LOL sounds like you have personally talked to MV himself lmao have you? Did you ask him these things personally? I like to give people the benefit of the doubt


----------



## frufru-dog (Feb 28, 2009)

i dont want to TALK to him i want to drown him like he drowned dogs... 
i dont want a police record i am not going anywhere near him or red man


----------



## StaffyDaddy (Mar 28, 2009)

dan'sgrizz said:


> LOL sounds like you have personally talked to MV himself lmao have you? Did you ask him these things personally? I like to give people the benefit of the doubt


:rofl: im pretty sure there are people doing worse. We're never going to rid the world of people making bad choices, so letting it go is the only thing to do. Instead of hating an individual, hate the government agencies in different states banning our dogs!


----------



## frufru-dog (Feb 28, 2009)

lol ya like pedaphiles and murderers and rapists ... this will become a huge discussion


----------



## StaffyDaddy (Mar 28, 2009)

i mean im not discounting what you say by any means. its just that focusing on individuals doesn't necessarily bring us to the end of these horror stories.
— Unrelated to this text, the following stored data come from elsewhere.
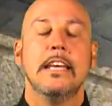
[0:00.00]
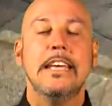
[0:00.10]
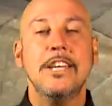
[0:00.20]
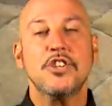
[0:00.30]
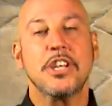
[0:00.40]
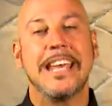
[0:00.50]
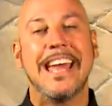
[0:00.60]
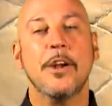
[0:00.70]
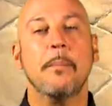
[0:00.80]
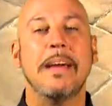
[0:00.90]
Each
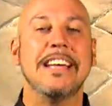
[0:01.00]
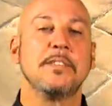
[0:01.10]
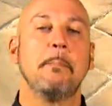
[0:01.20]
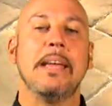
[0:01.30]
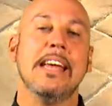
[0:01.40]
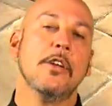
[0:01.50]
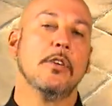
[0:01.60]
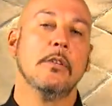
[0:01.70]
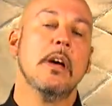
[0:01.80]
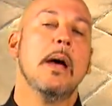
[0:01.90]
Gator Base
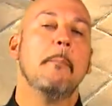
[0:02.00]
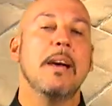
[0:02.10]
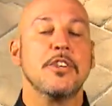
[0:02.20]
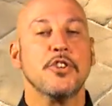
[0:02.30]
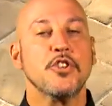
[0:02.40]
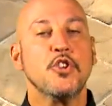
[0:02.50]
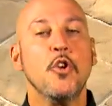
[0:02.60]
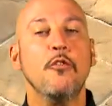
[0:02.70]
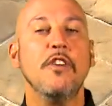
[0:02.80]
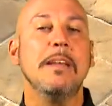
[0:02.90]
panel measures
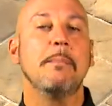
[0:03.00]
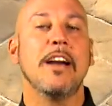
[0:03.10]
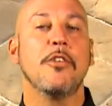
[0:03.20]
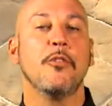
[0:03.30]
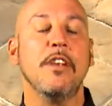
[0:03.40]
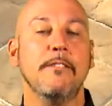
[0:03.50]
2 feet by 3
I'm not saying, hey lets forget what mv did, but lets forgive him. prison is not a place to brag about and most people who have never been often can say things like " i hope he rots in there". He lost a lot of what he had, and I'm not a mv fan but I know he didn't just shrug it off


----------



## frufru-dog (Feb 28, 2009)

StaffyDaddy said:


> i mean im not discounting what you say by any means. its just that focusing on individuals doesn't necessarily bring us to the end of these horror stories. I'm not saying, hey lets forget what mv did, but lets forgive him. prison is not a place to brag about and most people who have never been often can say things like " i hope he rots in there". He lost a lot of what he had, and I'm not a mv fan but I know he didn't just shrug it off


hes not tossing and turning over it im sure.... 
he never ever looks remorseful and he WAS one of my favs,...... so my anger is 
very strong someone i liked and owned pits like me, turned out to be such a rotten human being..........


----------



## dan'sgrizz (Oct 22, 2008)

maybe someday YOU will be a rotten human being... I won't think any different of you fru-fru.  maybe you will change your mind then ...


----------



## frufru-dog (Feb 28, 2009)

smile for me dan


----------



## Feari-Neko (Feb 16, 2009)

so that guy trained pitbull to fight each other and beat them ?
and hes not in prison cause hes a star?
i understand it ok?


----------



## velcro (Feb 25, 2009)

hell ya frufru-dog...cudnt of sed it better...to torture a human or animal it takes a cold sick heart and mind....that dont necisarily change cuz he was in prison....can neone say mental help


----------



## American_Pit13 (Apr 23, 2007)

dan'sgrizz said:


> Funny how some individuals get looked up to for matching dogs while others are looked down upon lmao.


Good point.


----------



## velcro (Feb 25, 2009)

whos looked up to for matching dogs??


----------



## dan'sgrizz (Oct 22, 2008)

Personally like up to Many old dogmen for making our breed great.... You can fill pages with names LOL... If you deny the past of this dog then I don't think you can fully appreciate it's beauty. Ever wonder why these dogs are so great? Because they have been matched for hundreds of years...


----------